- Assignment
Here is the task for the records below: repeat exactly the lines from the one with "Silent video, 10 frames per second." to the one with "What the speaker", both included, and nothing else.

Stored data
******

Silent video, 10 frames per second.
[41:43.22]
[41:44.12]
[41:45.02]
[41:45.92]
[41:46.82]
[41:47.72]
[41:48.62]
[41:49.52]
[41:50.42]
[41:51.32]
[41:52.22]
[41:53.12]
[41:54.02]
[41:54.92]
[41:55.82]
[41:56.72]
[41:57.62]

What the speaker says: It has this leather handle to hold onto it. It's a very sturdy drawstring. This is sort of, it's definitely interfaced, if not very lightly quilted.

******

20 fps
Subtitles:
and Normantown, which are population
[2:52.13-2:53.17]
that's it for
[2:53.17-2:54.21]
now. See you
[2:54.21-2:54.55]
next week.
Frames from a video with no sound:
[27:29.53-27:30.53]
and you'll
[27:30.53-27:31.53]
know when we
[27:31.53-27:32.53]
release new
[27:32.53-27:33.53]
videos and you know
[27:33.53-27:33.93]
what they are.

******

- Answer box
Silent video, 10 frames per second.
[41:43.22]
[41:44.12]
[41:45.02]
[41:45.92]
[41:46.82]
[41:47.72]
[41:48.62]
[41:49.52]
[41:50.42]
[41:51.32]
[41:52.22]
[41:53.12]
[41:54.02]
[41:54.92]
[41:55.82]
[41:56.72]
[41:57.62]

What the speaker says: It has this leather handle to hold onto it. It's a very sturdy drawstring. This is sort of, it's definitely interfaced, if not very lightly quilted.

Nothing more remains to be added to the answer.